Schweizerischer Bankenombudsman -

вторник, 6 октября 2015 г.

New mandatory international OECD standards with regard to corporate taxation, including for Switzerland


Bern, 05.10.2015 - Switzerland supports international efforts to achieve greater transparency and a level playing field with regard to the taxation of multinationals. As a member of the OECD, it actively participated in the base erosion and profit shifting (BEPS) project, the final outcomes of which were published today. The Federal Council has instructed the Federal Department of Finance (FDF) to deliver analyses and proposals for implementing the outcomes.

The final outcomes of the BEPS project that were published today by the Organisation for Economic Co-operation and Development (OECD) supplement the first reports of September 2014. They officially complete two years of work on the project. All 13 reports will be presented at the G20 Finance Ministers and Central Bank Governors Meeting in Lima on 8 October, and then at the G20 Heads of State and Government Summit in Antalya on 15 and 16 November 2015.
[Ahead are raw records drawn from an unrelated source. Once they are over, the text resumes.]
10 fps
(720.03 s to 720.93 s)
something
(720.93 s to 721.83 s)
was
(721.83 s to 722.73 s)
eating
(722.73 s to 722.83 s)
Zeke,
In general, the project outcomes will allow for better coordination of international tax law rules and make it possible to close the gaps that multinationals could previously use for aggressive tax planning purposes. Moreover, the participation of the largest financial centres will lead to the creation of a level playing field for Switzerland and its competitors.
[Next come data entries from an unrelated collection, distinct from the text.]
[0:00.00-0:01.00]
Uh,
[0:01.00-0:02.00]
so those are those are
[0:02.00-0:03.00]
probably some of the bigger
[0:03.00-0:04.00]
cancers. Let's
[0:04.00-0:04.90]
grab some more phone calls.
Some outcomes are regarded as new minimum standards with which all G20 and OECD member states undertake to comply. The minimum requirements concern country-by-country reports, criteria for taxing intangible property (patent boxes), the spontaneous exchange of information on advance tax rulings, access to the mutual agreement procedure for resolving disputes and the inclusion of anti-abuse clauses in double taxation agreements (DTAs). The OECD will set up control systems to monitor member states' compliance with the minimum requirements. Other BEPS outcomes are in the form of recommendations, e.g. rules on restricting the deductibility of interest payments and rules to neutralise the effects of hybrid mismatch arrangements.
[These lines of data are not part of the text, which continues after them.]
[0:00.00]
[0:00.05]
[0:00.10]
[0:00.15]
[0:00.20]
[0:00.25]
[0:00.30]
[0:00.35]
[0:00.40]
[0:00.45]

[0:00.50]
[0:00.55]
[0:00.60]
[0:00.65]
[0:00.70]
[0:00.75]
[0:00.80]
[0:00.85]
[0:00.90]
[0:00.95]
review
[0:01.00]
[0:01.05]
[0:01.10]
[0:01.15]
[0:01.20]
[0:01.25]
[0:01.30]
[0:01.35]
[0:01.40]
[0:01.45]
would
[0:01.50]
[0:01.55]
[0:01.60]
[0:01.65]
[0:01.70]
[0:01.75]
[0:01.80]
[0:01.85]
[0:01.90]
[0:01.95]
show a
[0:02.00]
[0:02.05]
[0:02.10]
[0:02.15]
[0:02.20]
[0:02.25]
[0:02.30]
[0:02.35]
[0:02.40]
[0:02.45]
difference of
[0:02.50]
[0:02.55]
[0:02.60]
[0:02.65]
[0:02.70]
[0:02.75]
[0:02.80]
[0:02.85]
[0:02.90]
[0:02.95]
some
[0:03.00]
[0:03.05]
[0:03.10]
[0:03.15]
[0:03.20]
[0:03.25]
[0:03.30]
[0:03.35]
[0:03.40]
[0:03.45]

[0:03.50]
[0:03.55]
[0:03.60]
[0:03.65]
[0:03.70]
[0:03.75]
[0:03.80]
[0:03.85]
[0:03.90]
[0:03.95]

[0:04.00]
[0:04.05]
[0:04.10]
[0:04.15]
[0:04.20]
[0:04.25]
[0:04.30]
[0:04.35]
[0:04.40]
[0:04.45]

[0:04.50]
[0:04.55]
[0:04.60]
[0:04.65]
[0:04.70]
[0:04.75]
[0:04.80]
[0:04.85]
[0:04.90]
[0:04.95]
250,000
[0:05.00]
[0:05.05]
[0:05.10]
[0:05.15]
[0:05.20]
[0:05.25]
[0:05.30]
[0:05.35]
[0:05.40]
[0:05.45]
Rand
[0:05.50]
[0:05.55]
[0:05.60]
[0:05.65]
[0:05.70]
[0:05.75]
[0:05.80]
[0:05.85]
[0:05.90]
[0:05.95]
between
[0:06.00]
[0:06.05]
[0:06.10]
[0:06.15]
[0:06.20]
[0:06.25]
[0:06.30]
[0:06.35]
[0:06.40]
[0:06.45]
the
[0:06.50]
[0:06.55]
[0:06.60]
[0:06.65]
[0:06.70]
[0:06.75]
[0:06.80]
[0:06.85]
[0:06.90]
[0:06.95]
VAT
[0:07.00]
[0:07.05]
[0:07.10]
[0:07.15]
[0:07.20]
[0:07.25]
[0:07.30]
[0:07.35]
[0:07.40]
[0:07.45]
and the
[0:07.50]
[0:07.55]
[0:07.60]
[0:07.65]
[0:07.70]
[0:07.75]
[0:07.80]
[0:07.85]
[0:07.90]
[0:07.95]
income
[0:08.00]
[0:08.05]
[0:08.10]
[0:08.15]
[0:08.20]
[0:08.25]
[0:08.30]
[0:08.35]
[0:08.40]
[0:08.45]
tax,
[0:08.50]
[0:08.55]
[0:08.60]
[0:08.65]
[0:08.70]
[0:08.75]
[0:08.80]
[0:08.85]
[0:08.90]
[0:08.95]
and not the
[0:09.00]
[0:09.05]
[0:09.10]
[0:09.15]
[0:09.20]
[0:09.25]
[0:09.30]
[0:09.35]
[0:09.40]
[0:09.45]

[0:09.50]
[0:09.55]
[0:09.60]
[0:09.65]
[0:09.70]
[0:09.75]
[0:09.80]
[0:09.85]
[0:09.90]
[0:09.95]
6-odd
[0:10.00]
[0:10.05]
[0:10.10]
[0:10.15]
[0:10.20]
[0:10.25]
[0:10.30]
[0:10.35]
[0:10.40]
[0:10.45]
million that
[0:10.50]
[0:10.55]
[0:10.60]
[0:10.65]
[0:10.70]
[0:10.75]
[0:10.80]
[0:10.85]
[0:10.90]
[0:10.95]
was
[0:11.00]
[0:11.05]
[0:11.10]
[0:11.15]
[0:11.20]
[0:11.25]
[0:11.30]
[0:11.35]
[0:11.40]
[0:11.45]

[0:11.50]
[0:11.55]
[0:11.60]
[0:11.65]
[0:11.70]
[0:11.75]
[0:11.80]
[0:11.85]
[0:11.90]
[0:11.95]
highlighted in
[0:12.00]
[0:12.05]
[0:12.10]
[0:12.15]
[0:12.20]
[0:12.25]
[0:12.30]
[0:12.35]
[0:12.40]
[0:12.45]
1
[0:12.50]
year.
The third series of corporate tax reforms currently under way in Switzerland already takes account of certain BEPS outcomes. For example, provision is made for a standard-compliant patent box (or royalty box), as well as the abolition of tax regimes criticised internationally. With regard to the exchange of information on tax rulings, Switzerland will create the necessary legal basis with the approval of the OECD/Council of Europe multilateral administrative assistance convention. The legal foundations for implementing country-by-country reports are also being prepared. This country-by-country reporting will provide a complete overview of multinationals' global allocation of income and taxes paid. Regarding anti-abuse clauses in DTAs, Switzerland will take account of the OECD's work and decide whether it will make the necessary adjustments multilaterally or bilaterally. Finally, concerning the recommendations that are not in the form of minimum standards, the Federal Council has instructed the FDF, in collaboration with the cantons and business circles, to analyse the amendment of Swiss corporate tax law in the light of international developments.